Japan’s Uniqlo highlights sustainability at Shanghai trade expo, but not all visitors buy into the idea of green living
- While sustainability seems to be the predominant theme at the China International Import Expo in Shanghai, not everyone is on board with the idea of green living
- The concept of sustainable living to take hold at the consumer level will be a long and gradual process, founder of impact investing advisory firm says
Sustainability seems to be the predominant theme at the China International Import Expo (CIIE) in Shanghai, with companies taking part echoing Chinese President Xi Jinping’s pledge to reach carbon neutrality by 2060.
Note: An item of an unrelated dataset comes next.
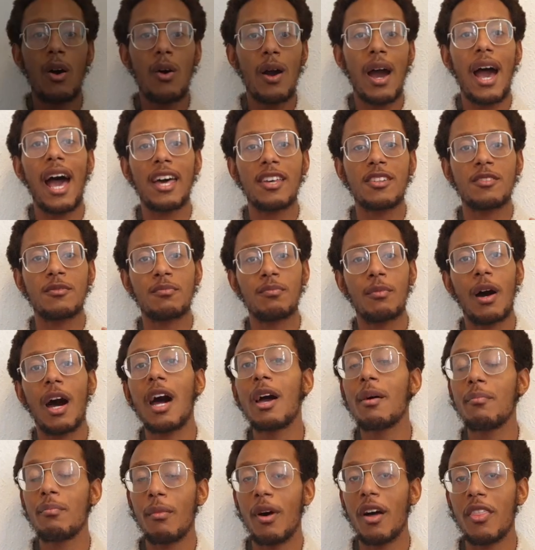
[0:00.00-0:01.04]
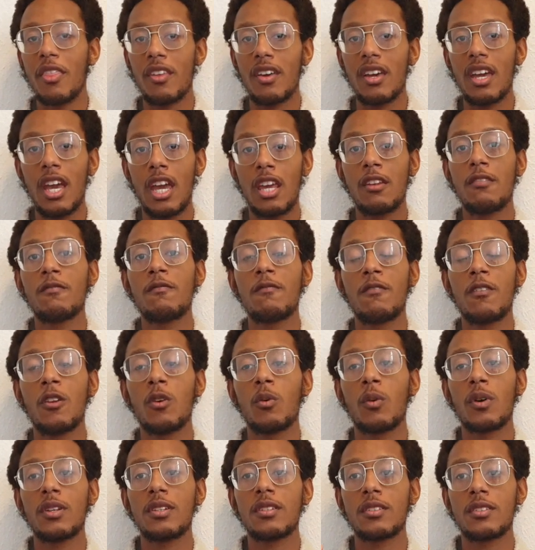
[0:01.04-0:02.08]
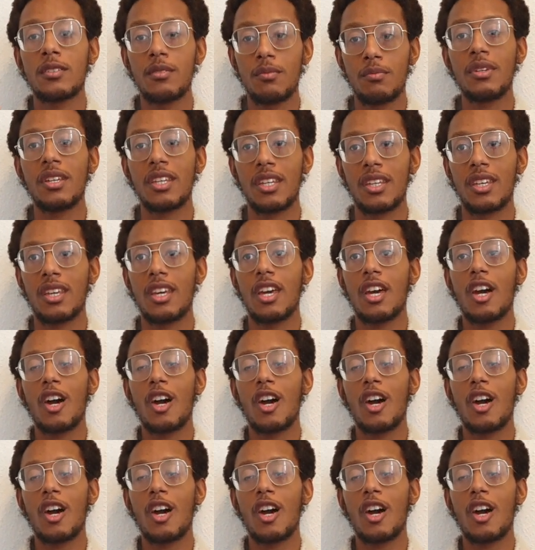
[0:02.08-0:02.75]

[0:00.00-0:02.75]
has my mother influenced me?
But for some visitors sustainability does not play an important role in their product purchases.
Multinational corporations such as Uniqlo, McDonald’s, Thyssenkrupp and Siemens have made sustainable living and green products a key focus at this year’s expo.
The Japanese apparel retailer Uniqlo has attracted a lot of attention from visitors who stop to appreciate the brand’s sustainability-themed 1,000 square metre booth divided into three zones – technology, fashion and quality – and take pictures with its sustainability ambassador, the Japanese cartoon character Doraemon.
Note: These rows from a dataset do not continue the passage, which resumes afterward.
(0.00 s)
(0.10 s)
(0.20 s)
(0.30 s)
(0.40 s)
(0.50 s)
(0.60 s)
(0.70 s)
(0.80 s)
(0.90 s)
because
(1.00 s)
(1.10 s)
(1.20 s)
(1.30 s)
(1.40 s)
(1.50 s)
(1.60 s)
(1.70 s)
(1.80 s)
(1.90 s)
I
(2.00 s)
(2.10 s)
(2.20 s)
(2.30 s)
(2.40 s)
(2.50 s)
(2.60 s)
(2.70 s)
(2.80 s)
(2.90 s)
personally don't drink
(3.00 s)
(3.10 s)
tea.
Uniqlo showcased its latest fleece collection with fabric made from 100 per cent recycled polyester sourced from plastic bottles, alongside its BlueCycle jeans collection that uses 95 per cent less water to produce. It has also set up a 2.5-metre tall installation of its signature thermal wear, which according to the company, can help “counter energy shortage” and sold one every second in China last winter.
“I don’t know much about sustainability,” said Julia Tan, a human resources professional. “I actually have some concerns about wearing recyclable materials.”
Another visitor, a professional in the beauty industry, noticed Uniqlo’s sustainability efforts from previous years but said sustainability does not play a key role in her apparel-buying decisions.
“I don’t care if they use recyclable materials. As long as it meets my needs of comfort and design, I’ll buy them,” Wang, who only gave her family name, said as she bought light down jackets and thermal wear for her family.
While environment, social and corporate governance (ESG) have become buzzwords worldwide at the corporate and consumer level, in China it started gaining traction after President Xi Jinping pledged at the United Nations General Assembly in September 2020 to reach carbon neutrality by 2060.
“[As] the CIIE is a flagship platform of China’s international trade, showcasing green products here can pave the way for [sustainable] marketing while responding to China’s pledge of green consumption,” said Mei Wan, the founder of independent climate-focused media TMRW.
Wang Yijing, a founding partner and CEO of 2060 Advisory, an impact investing advisory firm, said that China’s policies are enabling the country’s green economic transition.
However, “for every new policy to be executed at the consumer level, it is a long and gradual process,” she added, after hearing about the visitors’ hesitation on buying products made from recyclable materials.
Uniqlo, which entered mainland China in September 2002, now operates over 900 stores in more than 200 cities.
Fast Retailing, the group behind Uniqlo that also owns the likes of J Brand and Theory, reported steep profit declines from the Greater China region while all other markets saw growth in its financial year ended August 31, due to Covid-19 restrictions. Greater China includes mainland China, Hong Kong and Taiwan.